# PROBLEM:
This exercise calls for an exact copy of the listing, with no pictures kept.

────────────────────────────────────────

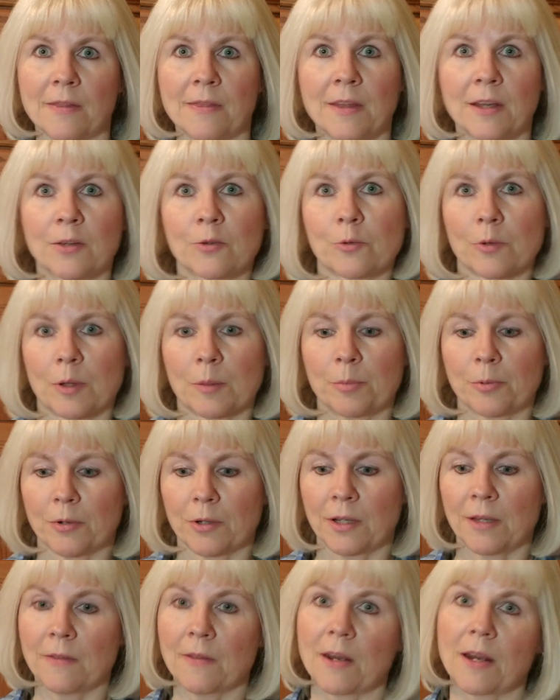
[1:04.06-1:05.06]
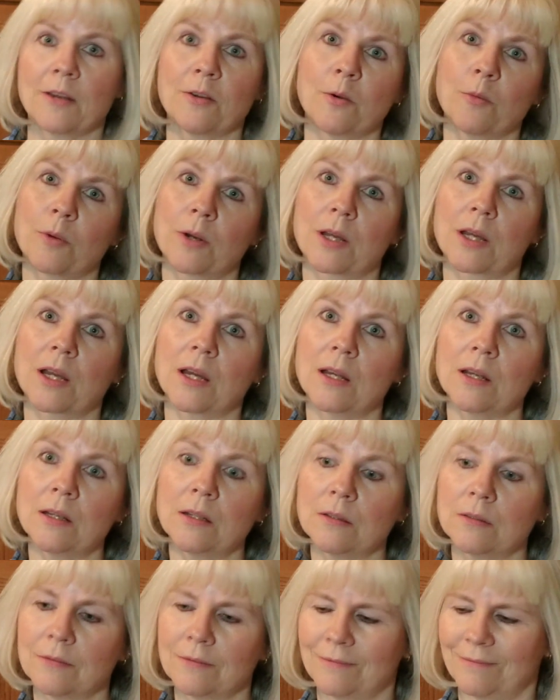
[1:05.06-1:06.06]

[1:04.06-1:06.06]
I think is really pretty and then I don't want to cut it.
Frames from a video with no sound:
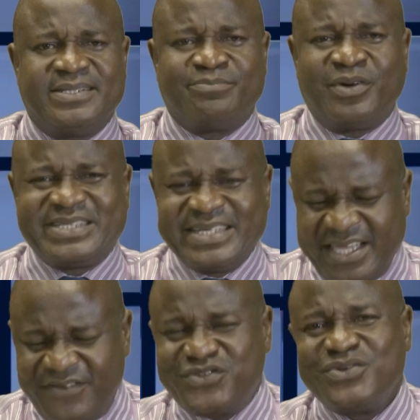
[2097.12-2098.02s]
but it
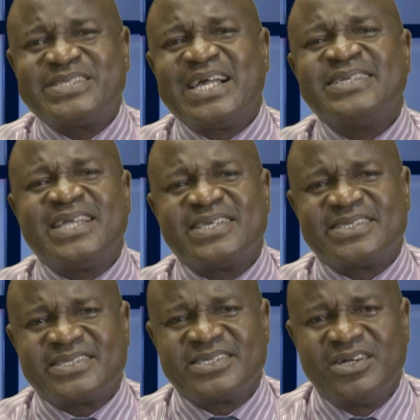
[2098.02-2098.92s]
gives you
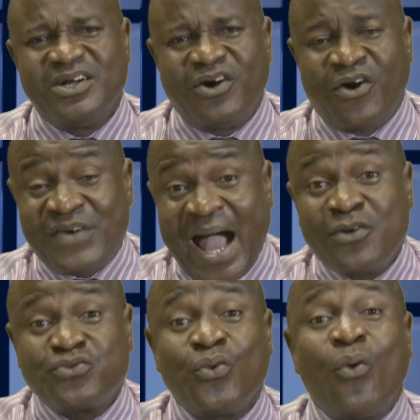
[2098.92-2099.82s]
intelligence of
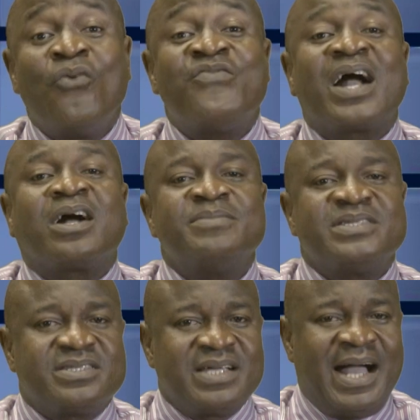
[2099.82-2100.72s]
how to overcome
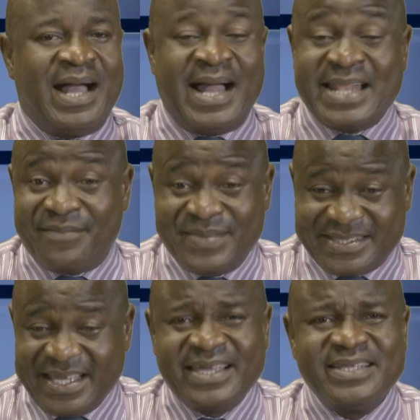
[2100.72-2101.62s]
it. And I've been
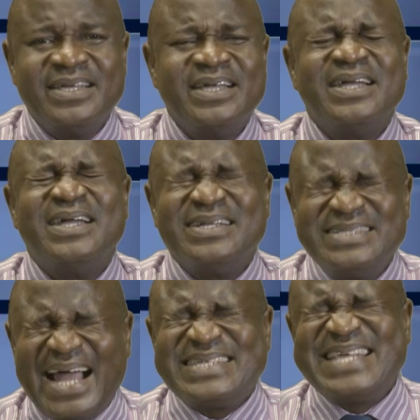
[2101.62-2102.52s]
saying
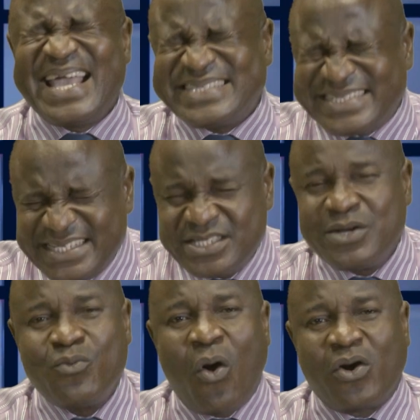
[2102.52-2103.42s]
that there is still
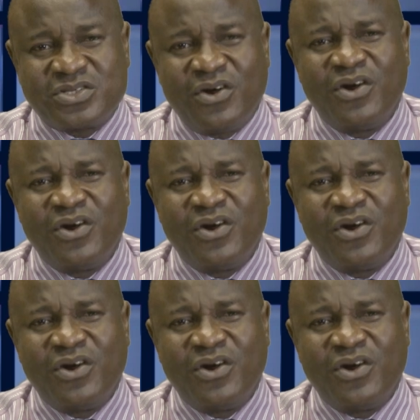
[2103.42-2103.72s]
reward,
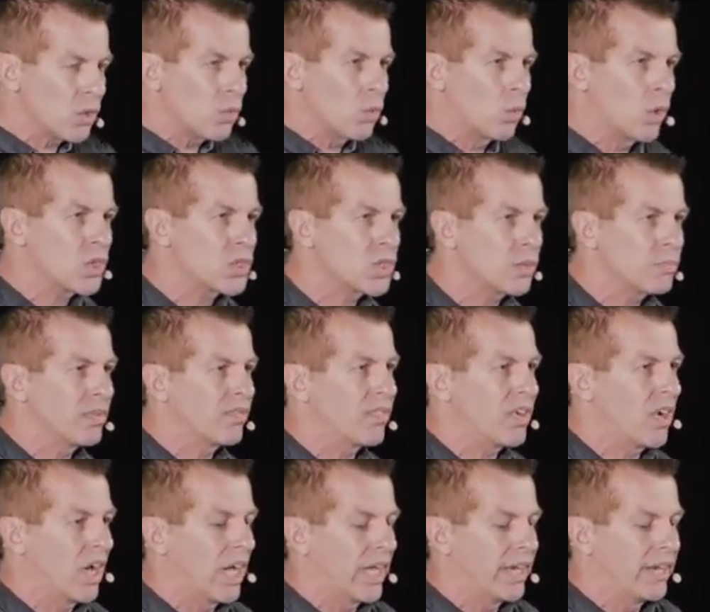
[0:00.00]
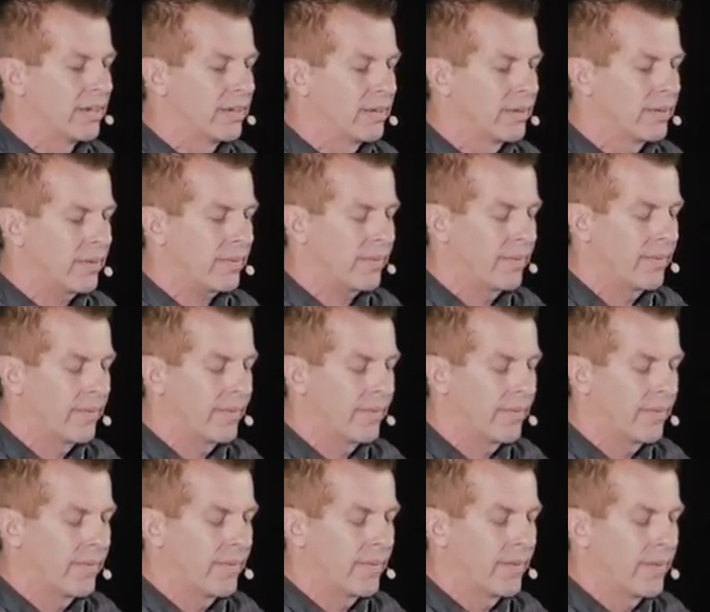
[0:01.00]
their worship of God,
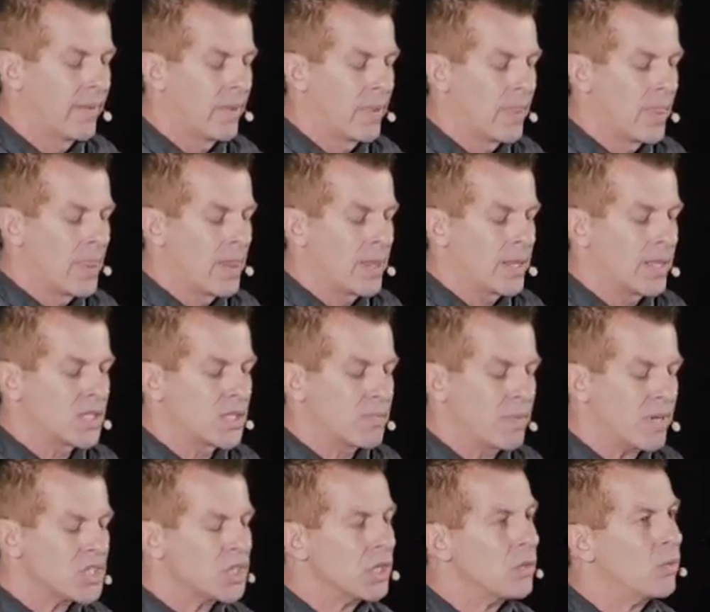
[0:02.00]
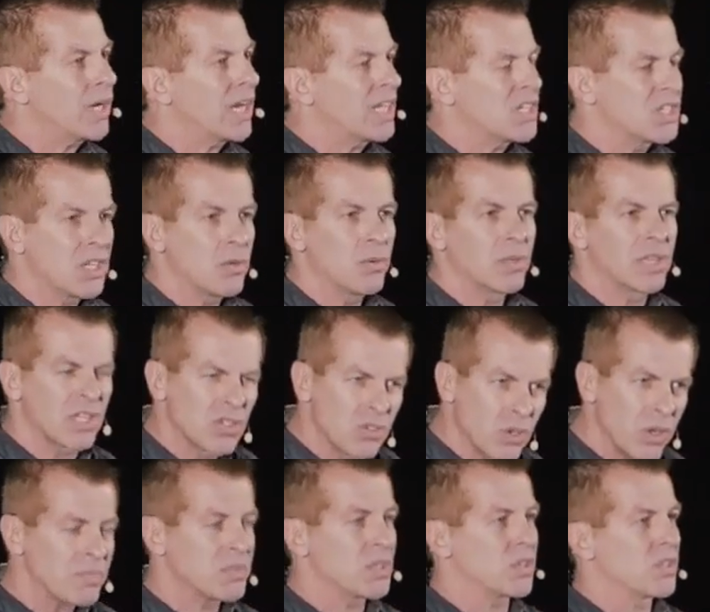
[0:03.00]
especially when I see what the
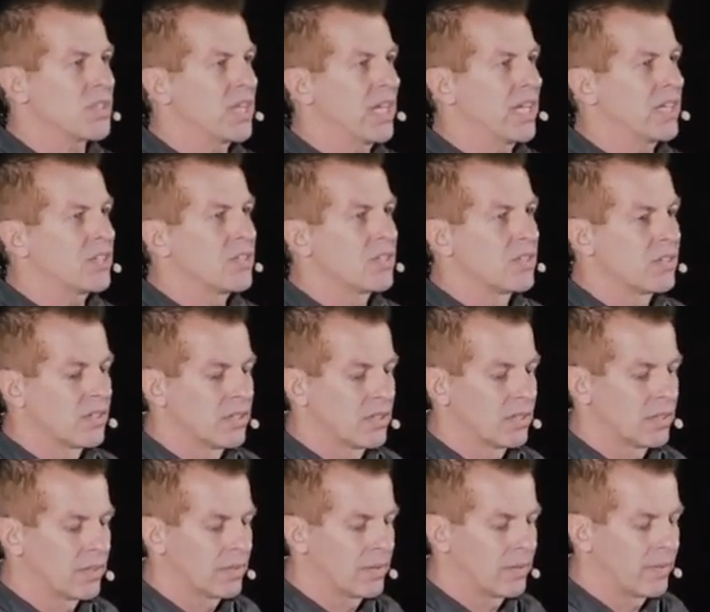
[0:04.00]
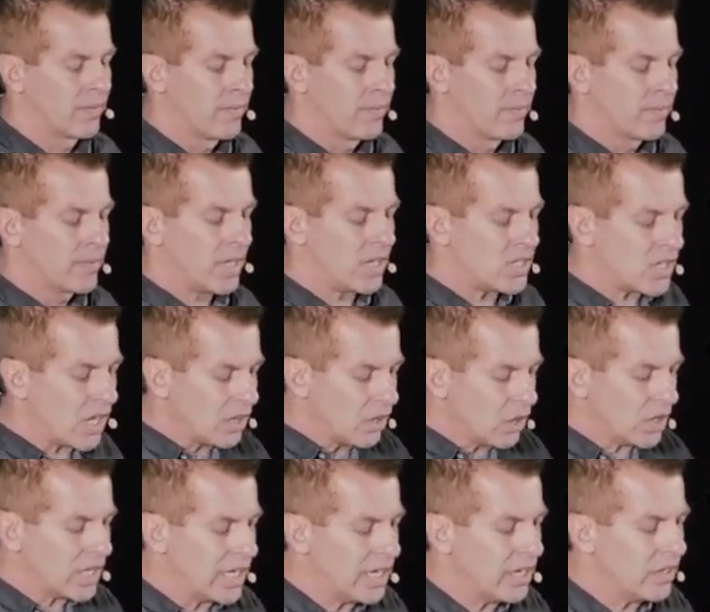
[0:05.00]
scripture says. Because I
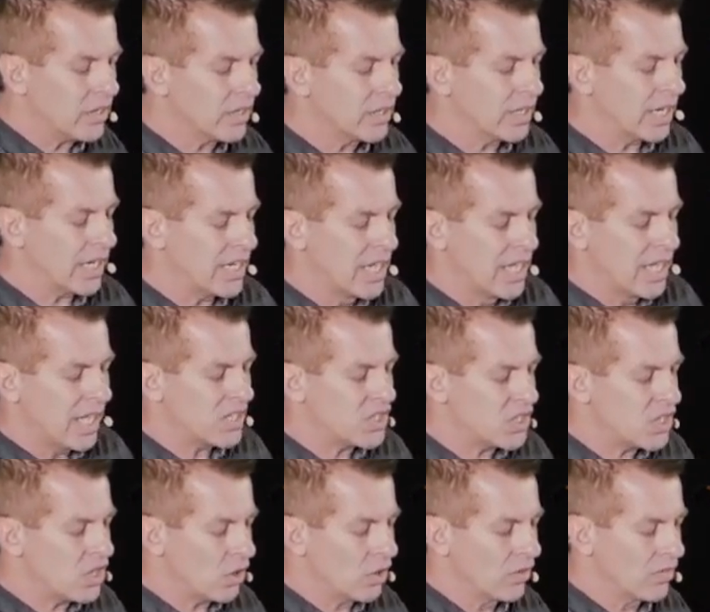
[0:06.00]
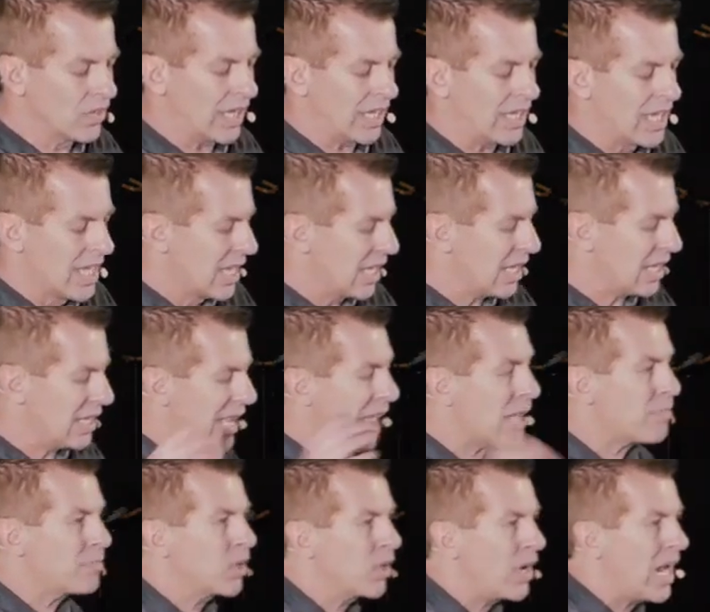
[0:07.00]
look here and I, I see all over, like,
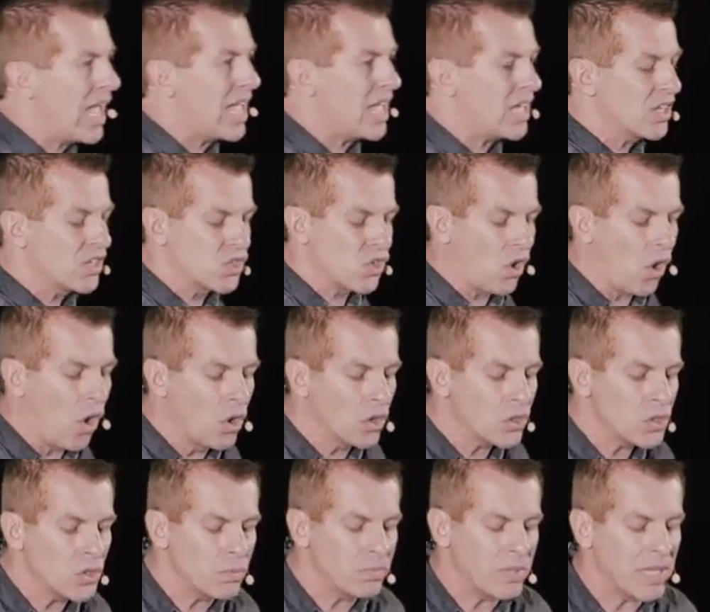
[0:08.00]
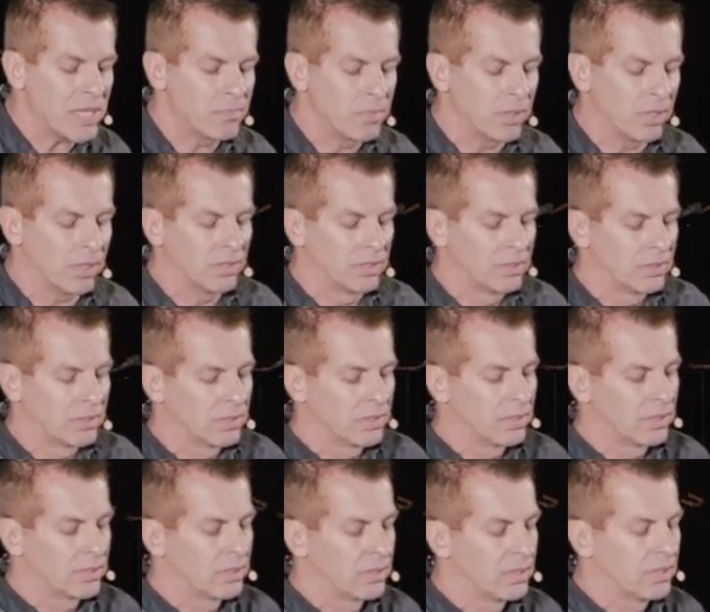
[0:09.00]
clap your hands, all you people.
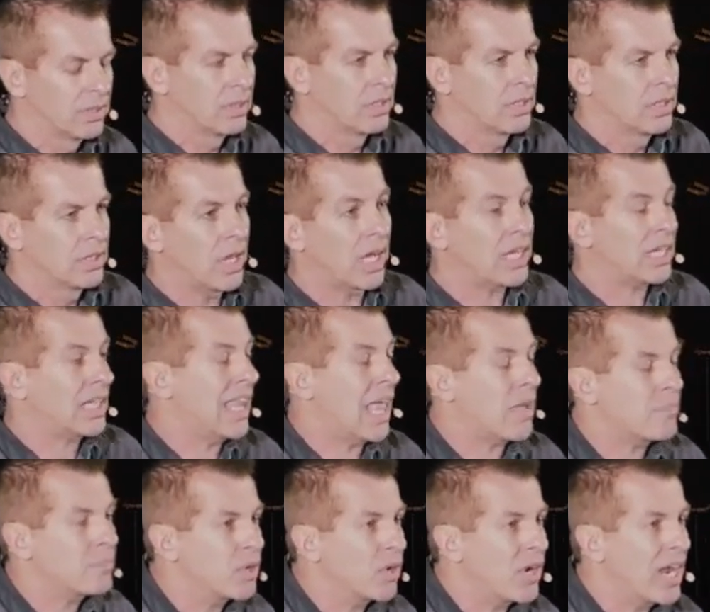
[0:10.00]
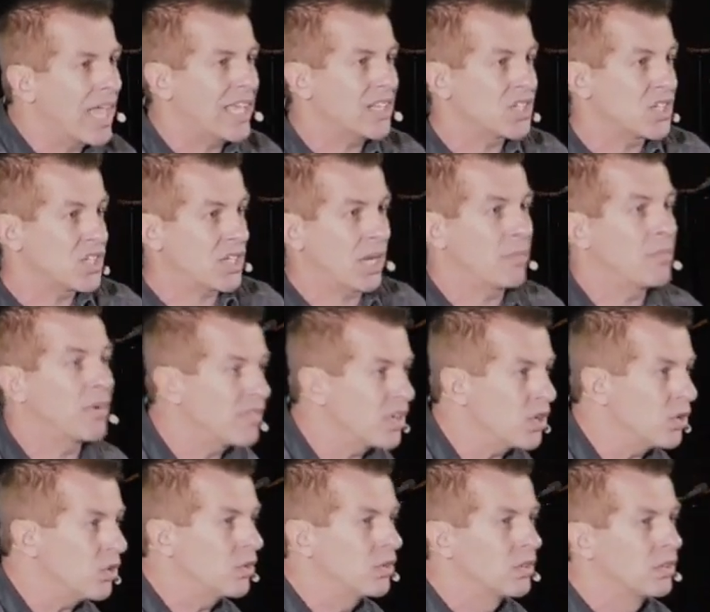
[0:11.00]
Not clap your hands, some of
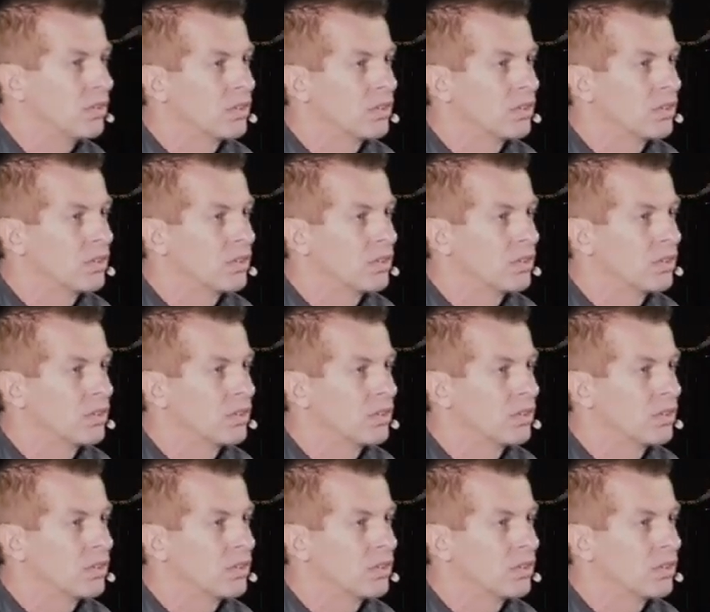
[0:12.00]
you.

────────────────────────────────────────

# EXERCISE RESPONSE:
[1:04.06-1:05.06]
[1:05.06-1:06.06]

[1:04.06-1:06.06]
I think is really pretty and then I don't want to cut it.
Frames from a video with no sound:
[2097.12-2098.02s]
but it
[2098.02-2098.92s]
gives you
[2098.92-2099.82s]
intelligence of
[2099.82-2100.72s]
how to overcome
[2100.72-2101.62s]
it. And I've been
[2101.62-2102.52s]
saying
[2102.52-2103.42s]
that there is still
[2103.42-2103.72s]
reward,
[0:00.00]
[0:01.00]
their worship of God,
[0:02.00]
[0:03.00]
especially when I see what the
[0:04.00]
[0:05.00]
scripture says. Because I
[0:06.00]
[0:07.00]
look here and I, I see all over, like,
[0:08.00]
[0:09.00]
clap your hands, all you people.
[0:10.00]
[0:11.00]
Not clap your hands, some of
[0:12.00]
you.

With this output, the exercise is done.